> **Materials provided**:
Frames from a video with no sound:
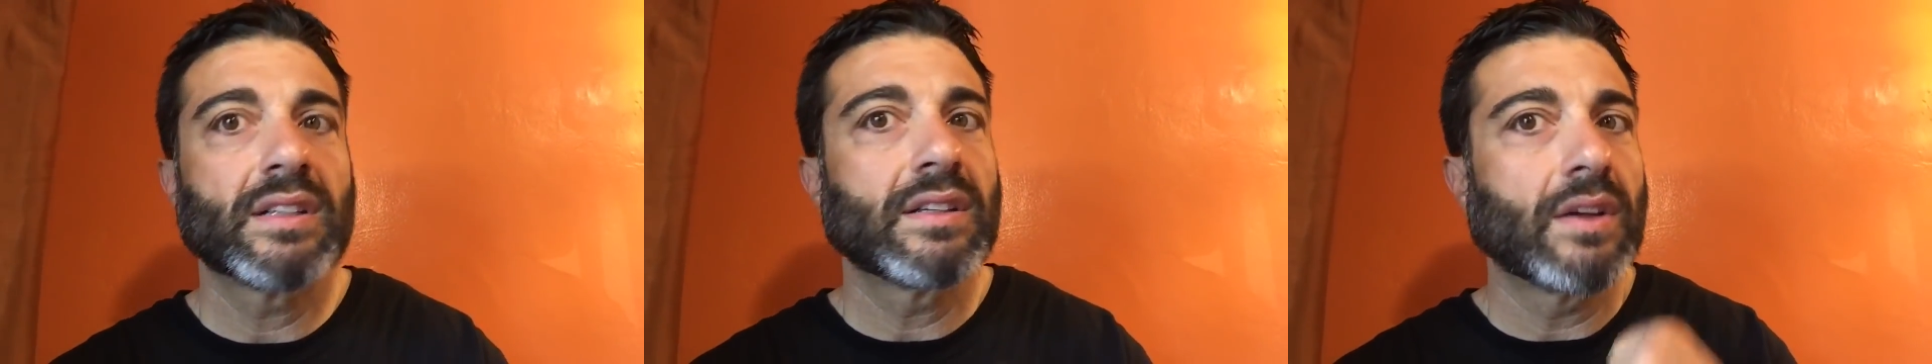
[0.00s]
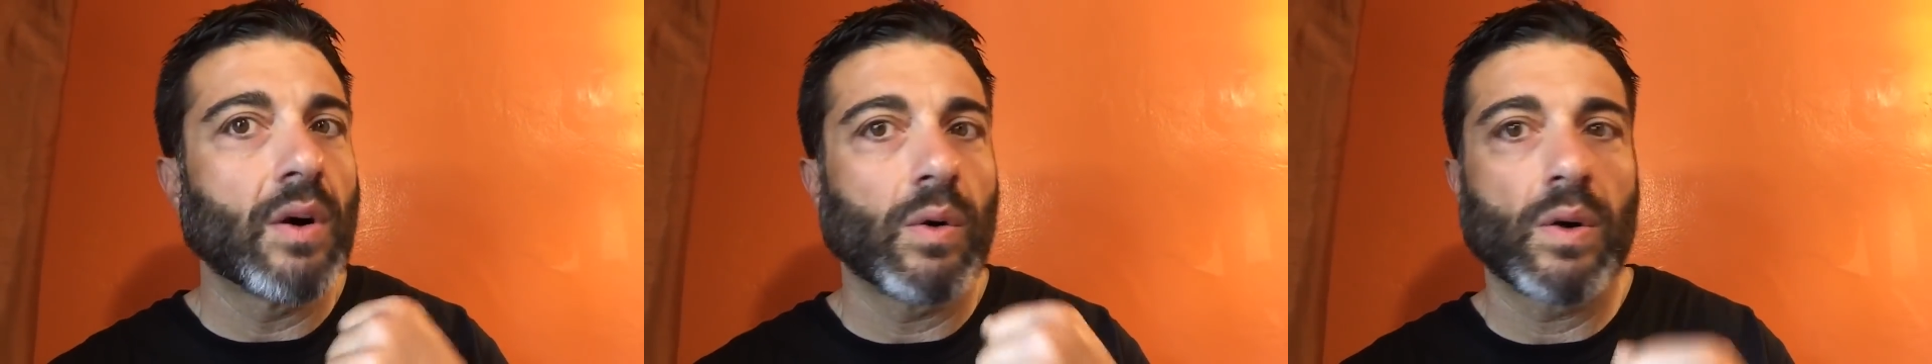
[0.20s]

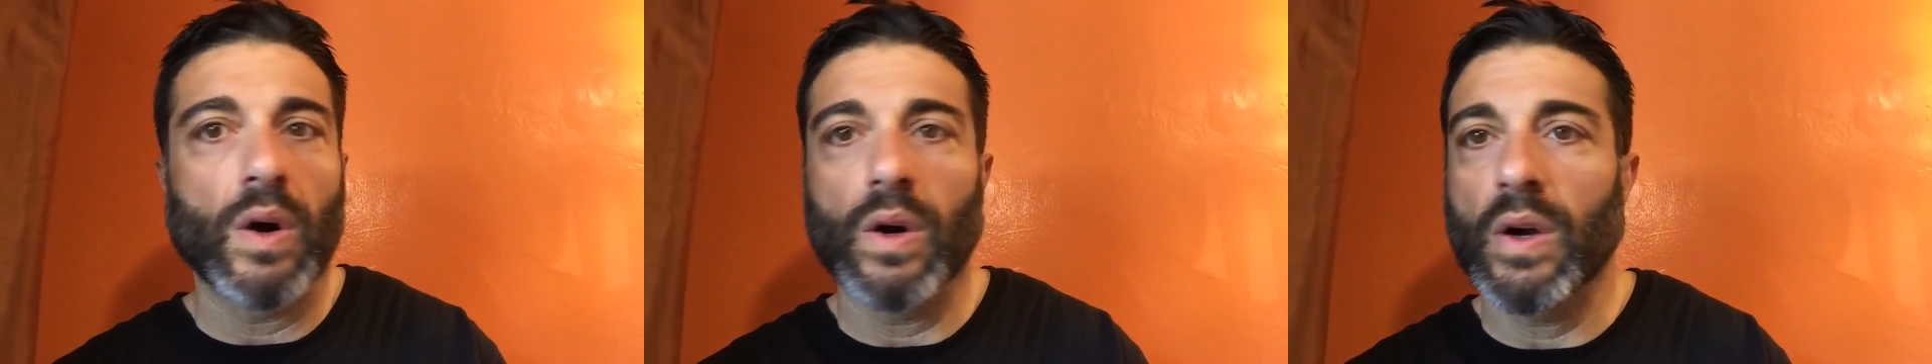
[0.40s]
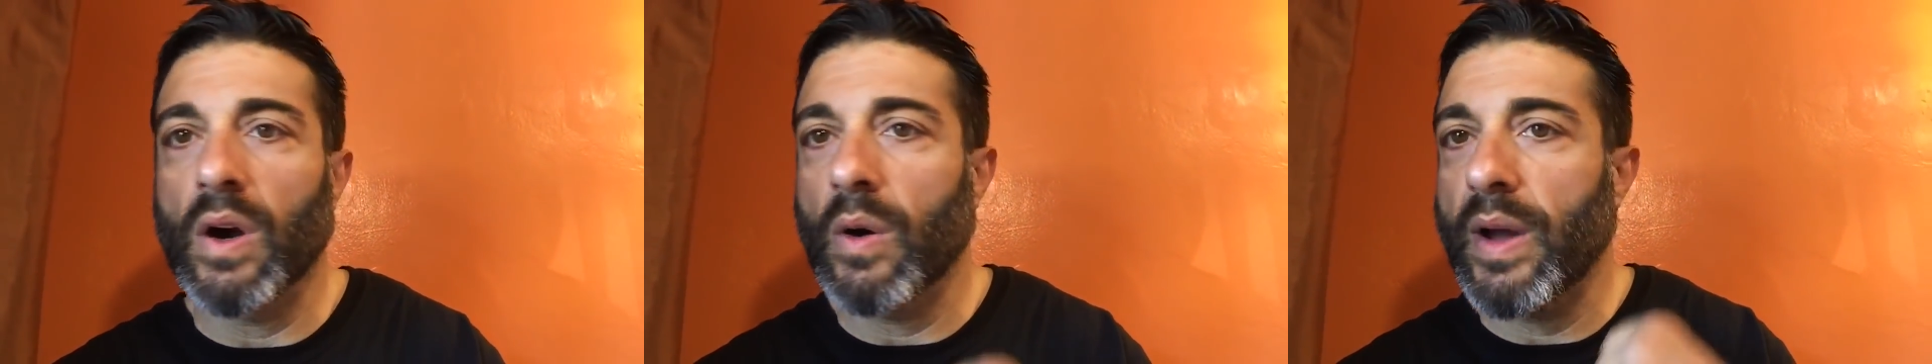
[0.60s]

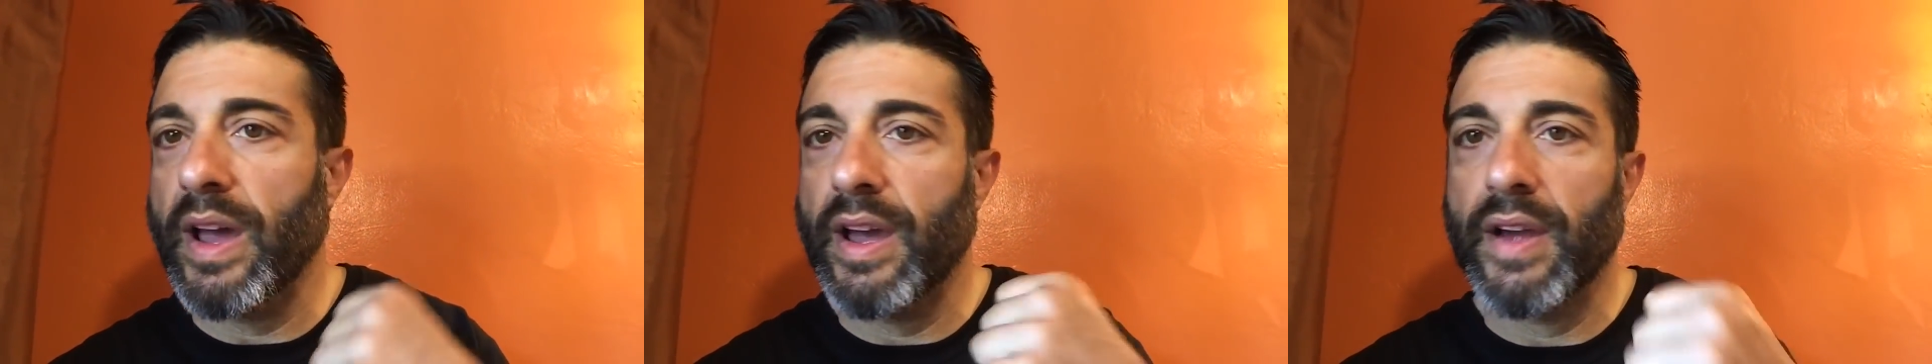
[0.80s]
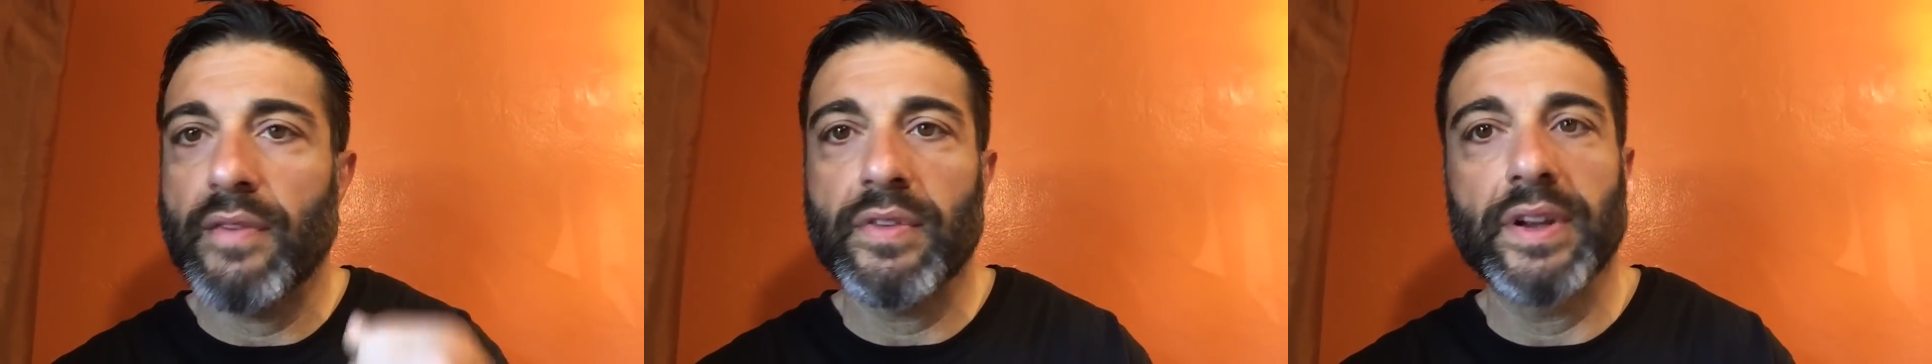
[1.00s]
go
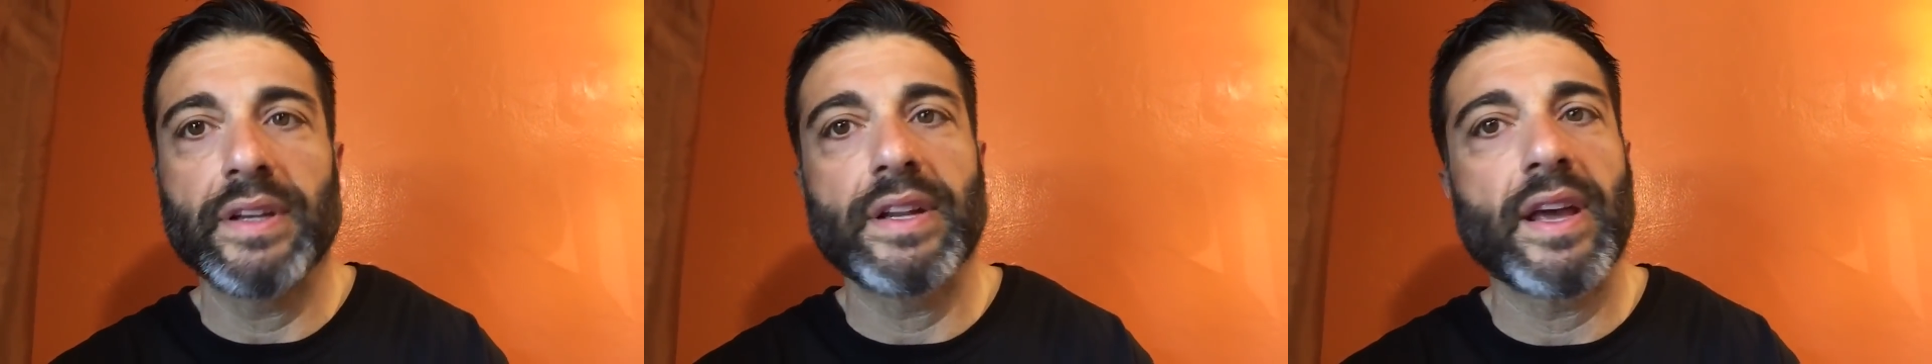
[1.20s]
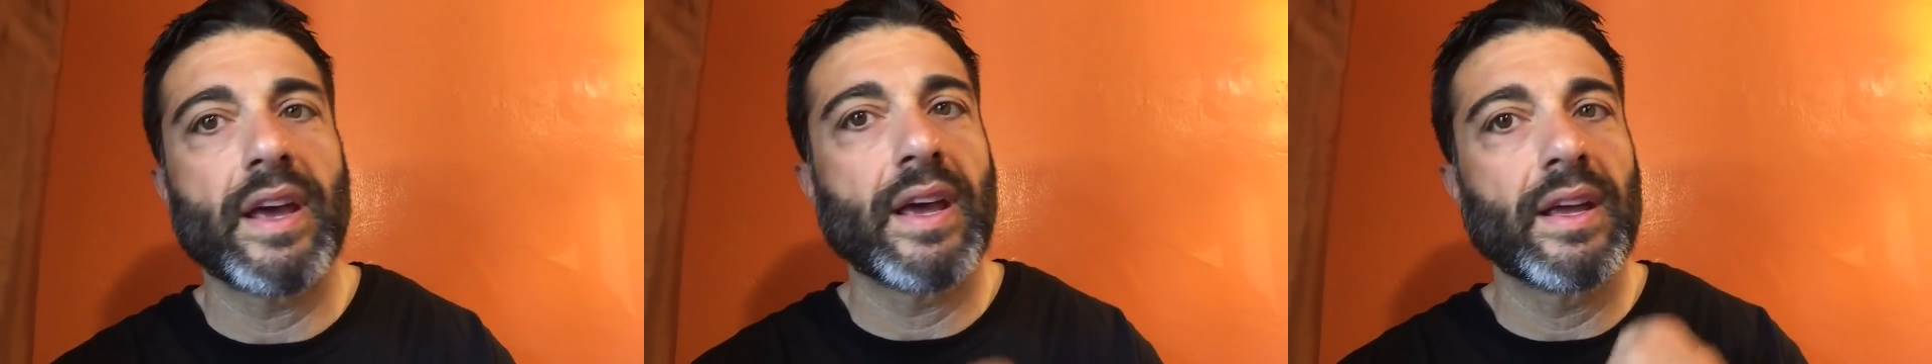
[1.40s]
every
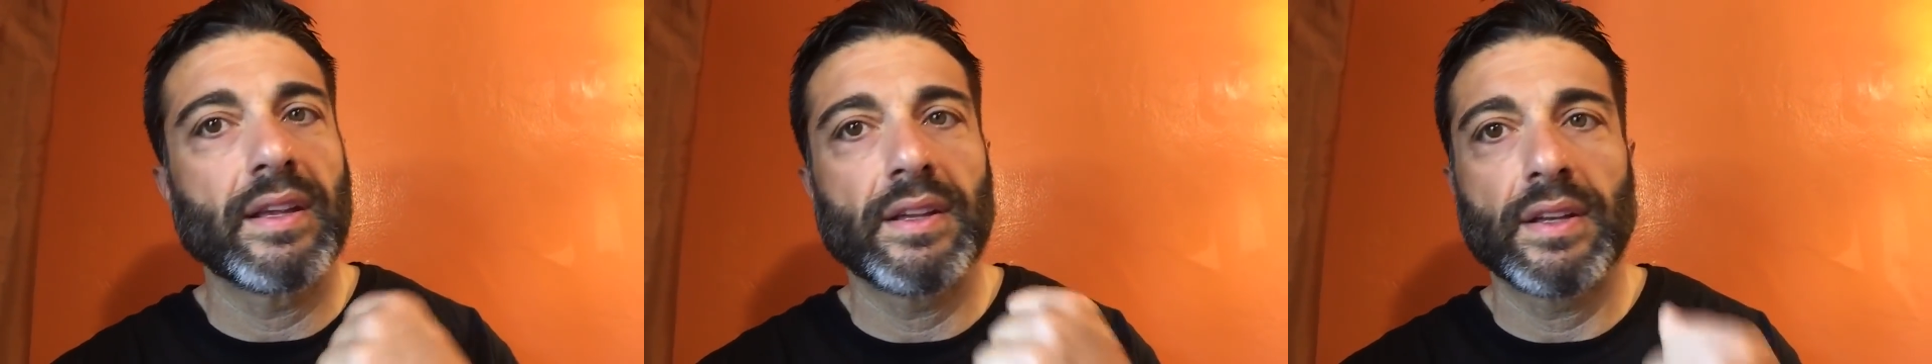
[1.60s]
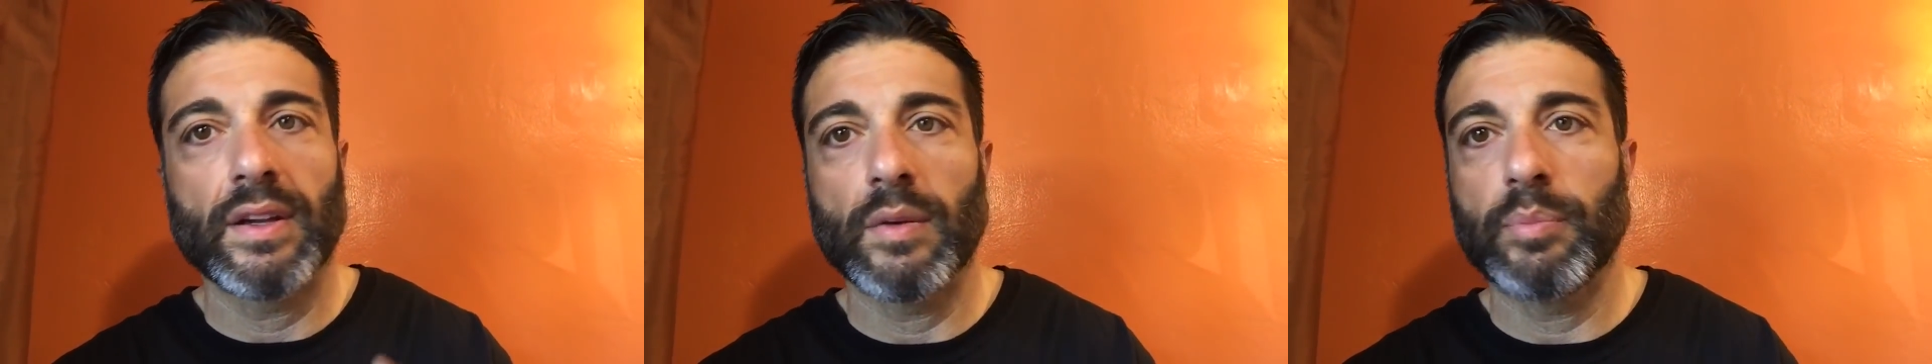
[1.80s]

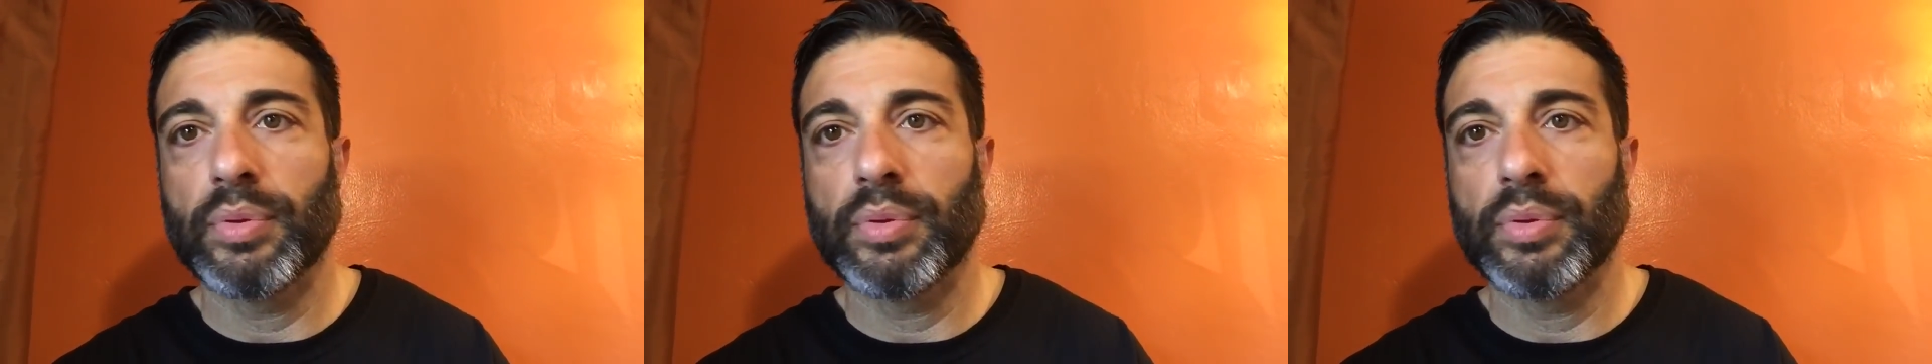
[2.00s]
day,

> **Task statement**:
All of the entries above are to be duplicated exactly, with every image left out.

> **Result for this task**:
Frames from a video with no sound:
[0.00s]
[0.20s]

[0.40s]
[0.60s]

[0.80s]
[1.00s]
go
[1.20s]
[1.40s]
every
[1.60s]
[1.80s]

[2.00s]
day,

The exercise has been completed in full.